Here, through the discussion and analysis of Kris Verdonck’s ‘Detail ‘(2019), Alexis Destoop’s ‘Northern Drift’ (2020) and Okada Toshiki’s ‘God Bless Baseball’ (2015), I revisit our theorization to explore slowness and elasticity in climate events and politics of climate. We want to rethink our relations of power with atmospheres, and ‘natural elements’ –ice, water and rock. I explore how performances of this kind make visible the materiality of Earth elements, in this case the mineral formations of rock and ice, and how critical intersections with Timothy Morton’s ‘dark ecology’, Isabelle Stengers ‘slow science’ and Rob Nixon’s ‘slow violence’, suggest that slow dramaturgy can be situated explicitly in relation to temporal and spatial fluctuations brought about by an age of extremes.
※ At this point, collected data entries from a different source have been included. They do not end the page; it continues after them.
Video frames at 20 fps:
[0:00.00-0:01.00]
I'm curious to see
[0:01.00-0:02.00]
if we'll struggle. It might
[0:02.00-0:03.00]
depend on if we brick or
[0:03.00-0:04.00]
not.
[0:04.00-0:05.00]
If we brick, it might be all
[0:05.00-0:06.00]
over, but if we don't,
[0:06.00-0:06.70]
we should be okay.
Peter Eckersall is professor of theatre studies at the Graduate Center, City University of New York and is an honorary professorial fellow at the University of Melbourne. His research interests include Japanese performance, dramaturgy and theatre and politics. Recent publications include: The Routledge Companion to Theatre and Politics, co-edited with Helena Grehan (Routledge, 2019), New Media Dramaturgy: Performance, media and new-materialism, co-authored with Helena Grehan and Ed Scheer (Palgrave, 2017) and Performativity and Event in 1960s Japan (Palgrave, 2013). He has worked as a dramaturg for more than thirty years and is the co-founder of the Not Yet It’s Difficult performance group based in Melbourne.
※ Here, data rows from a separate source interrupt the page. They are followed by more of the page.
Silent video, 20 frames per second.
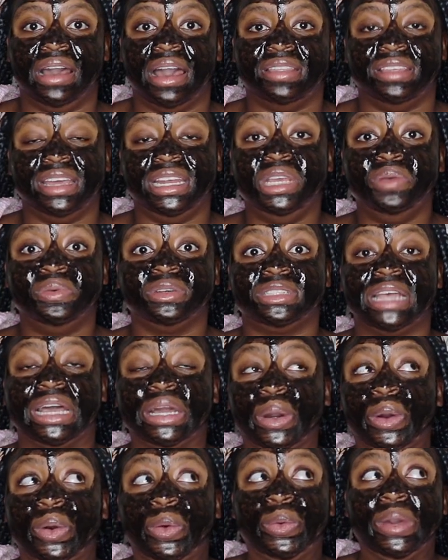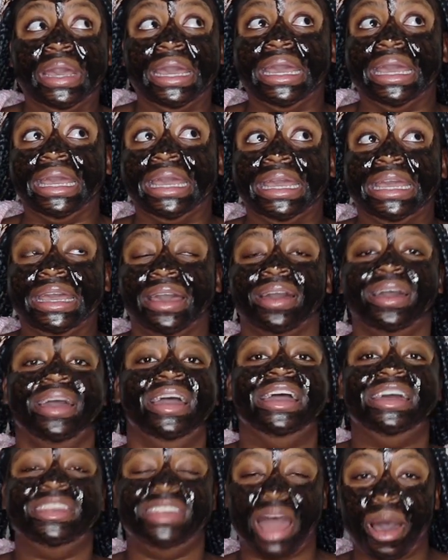And then he was like, okay.
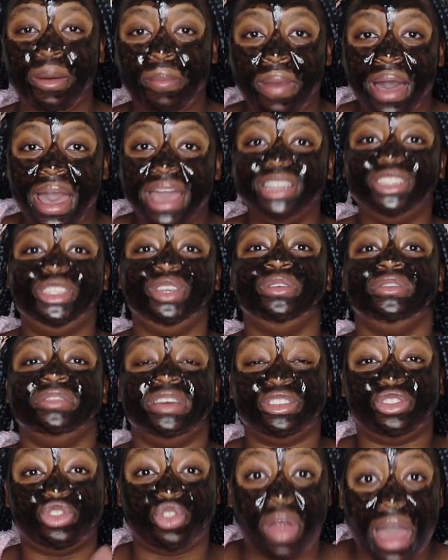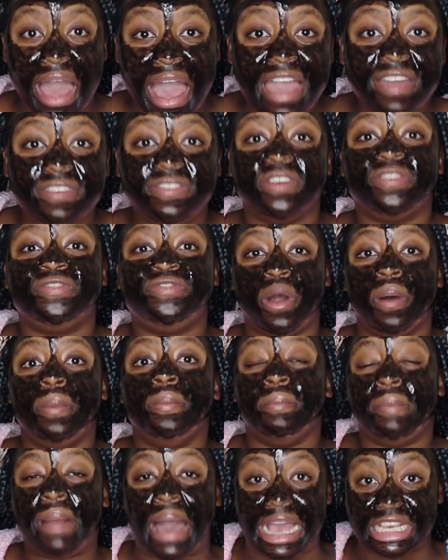Now, mind you, the drive
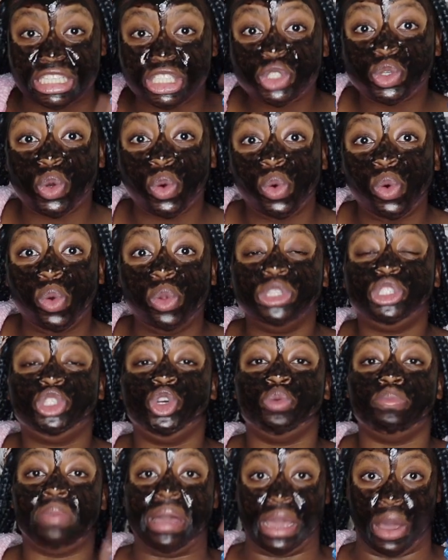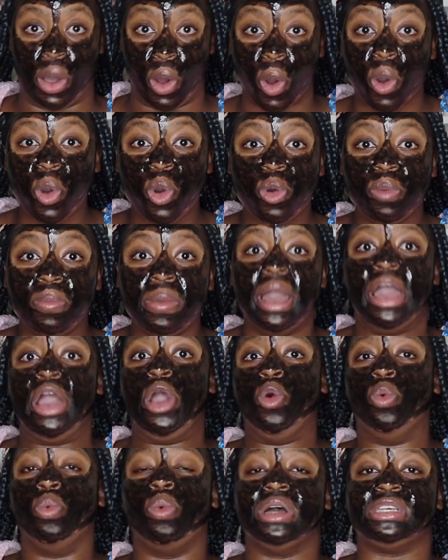from my school to my home
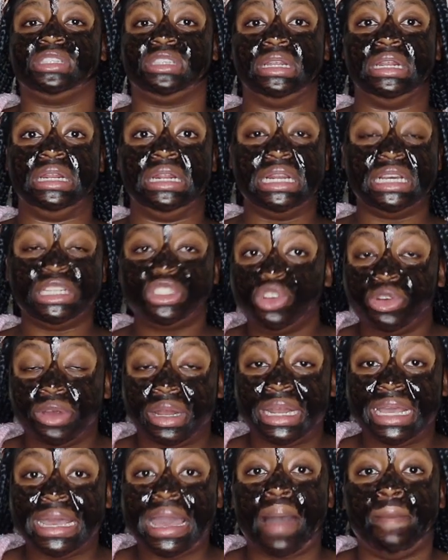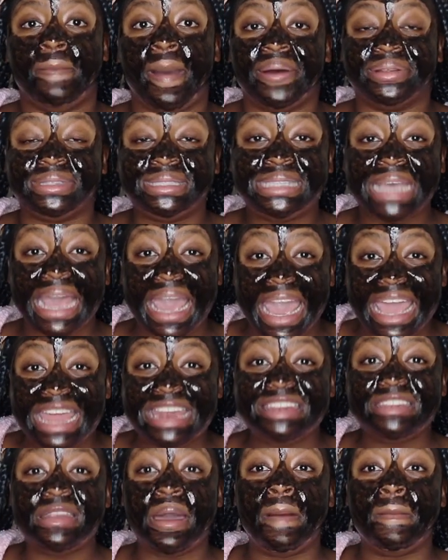was literally about
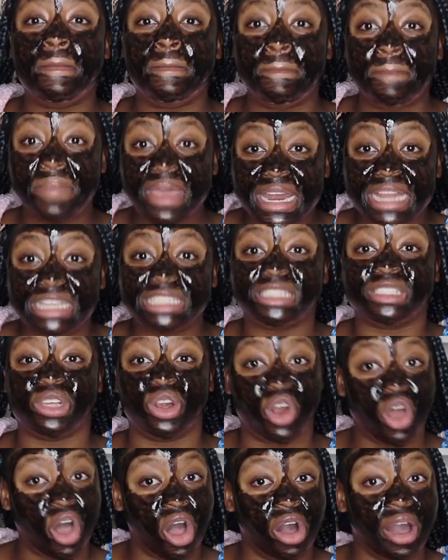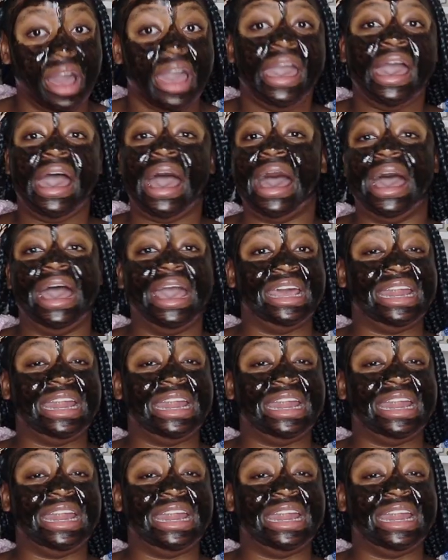10 minutes long. I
21 January 2020, 17u30 (room S.SJ022): Prof. Dr. Carl Lavery (University of Glasgow): 'Interrogating the human: ecology, theatre and theatricality'
In this lecture, I will outline a conceptual framework for doing 'theatre ecology', in which I focus on the interplay of 4 key terms that are often assumed in the critical literature but, as I show, are in need of further qualification and unpacking: the human, ecology, theatre and theatricality. By doing so, I outline a new history for theatre ecology that is attuned to the aesthetics, politics and aesthetics of post-Artaudian theatre. I start with Artaud in this history, for he is the first theatre practitioner of the twentieth century to tie what I call 'the interrogation of the human' to a theatre rooted in and committed to the 'earth' and its systems.
Carl Lavery is a Professor of Theatre at the University of Glasgow. He has written numerous books and articles on theatre and ecology, including: a special edition of Performance Research ‘On Animism’ (2019) (with Mischa Twitchen); Performance and Ecology: What Can Theatre Do (2018); and Rethinking the Theatre of the Absurd: Ecology, Environment and the Greening of the Modern Stage (2015). He has also made the following films and performance about bodies, performance and landscape: Drifting with Debord (2019; with David Archibald) and Return to Battleship Island (2013; with Lee Hassall). He is currently working on a 2 volume book project: Theatre and the Earth: Interrogating the Human; and Constellations of the Anthropocene. Both look to advance a new theory of theatricality and ecology.